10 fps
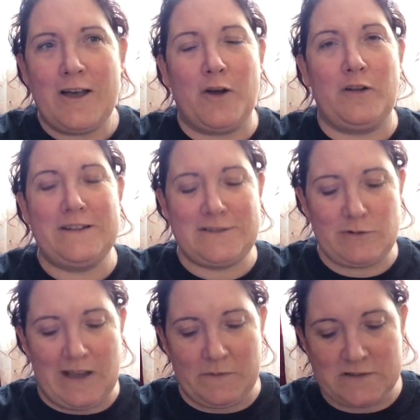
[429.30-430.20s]
Oh, let's
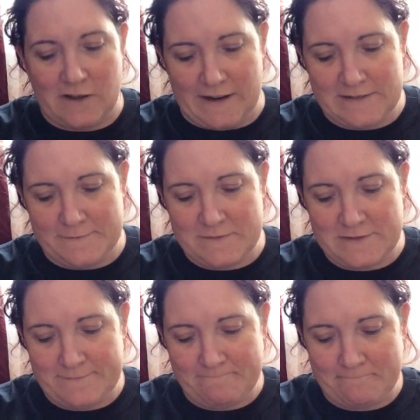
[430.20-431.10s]
do the other side.
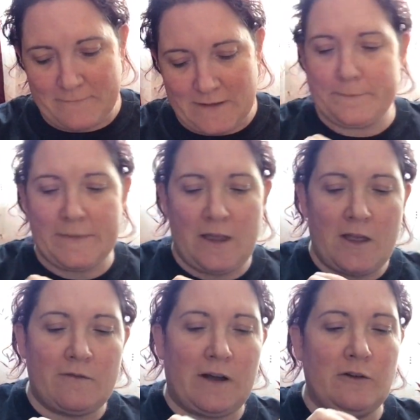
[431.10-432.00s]

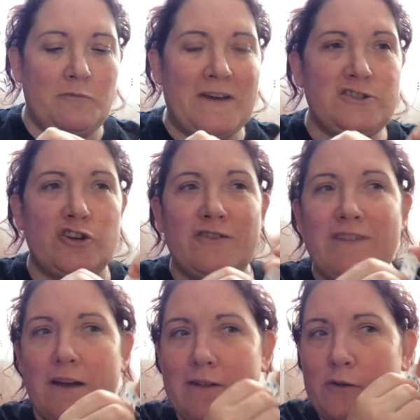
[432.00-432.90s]
Right, make sure
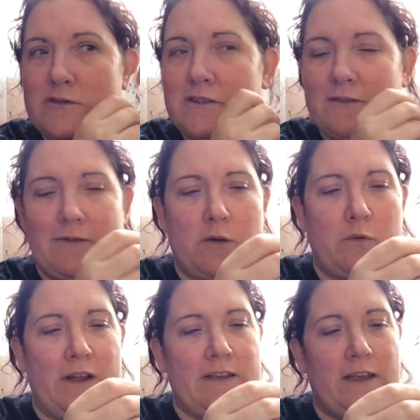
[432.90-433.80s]
your arrow's in the right
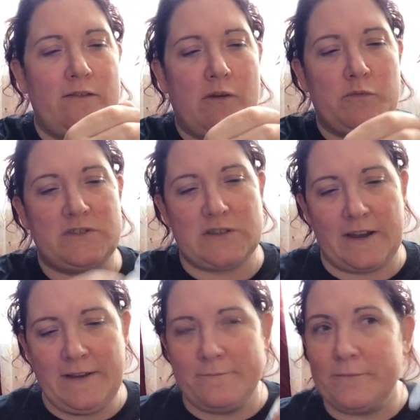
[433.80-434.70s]
way again, I would
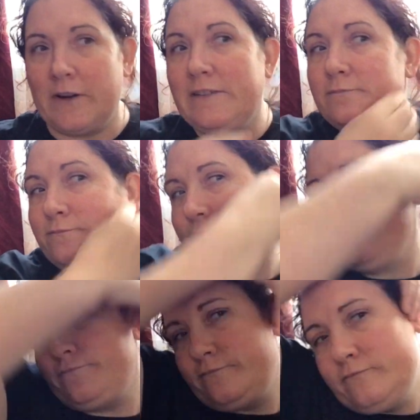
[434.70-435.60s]
say, right?
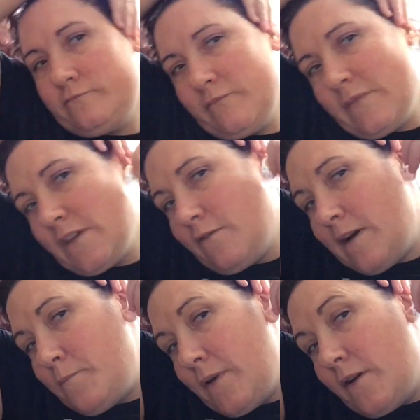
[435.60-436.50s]

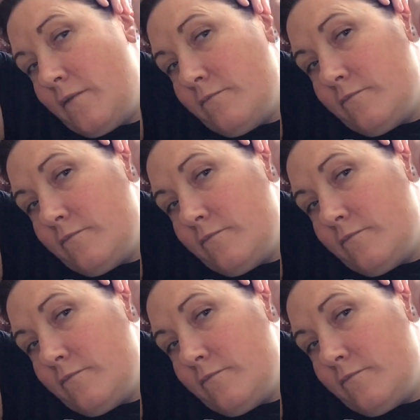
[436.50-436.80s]
Grab your...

——————

YOUR TASK.
Take the listing and print it again exactly, but without any pictures.

OUTPUT BELOW.
10 fps
[429.30-430.20s]
Oh, let's
[430.20-431.10s]
do the other side.
[431.10-432.00s]

[432.00-432.90s]
Right, make sure
[432.90-433.80s]
your arrow's in the right
[433.80-434.70s]
way again, I would
[434.70-435.60s]
say, right?
[435.60-436.50s]

[436.50-436.80s]
Grab your...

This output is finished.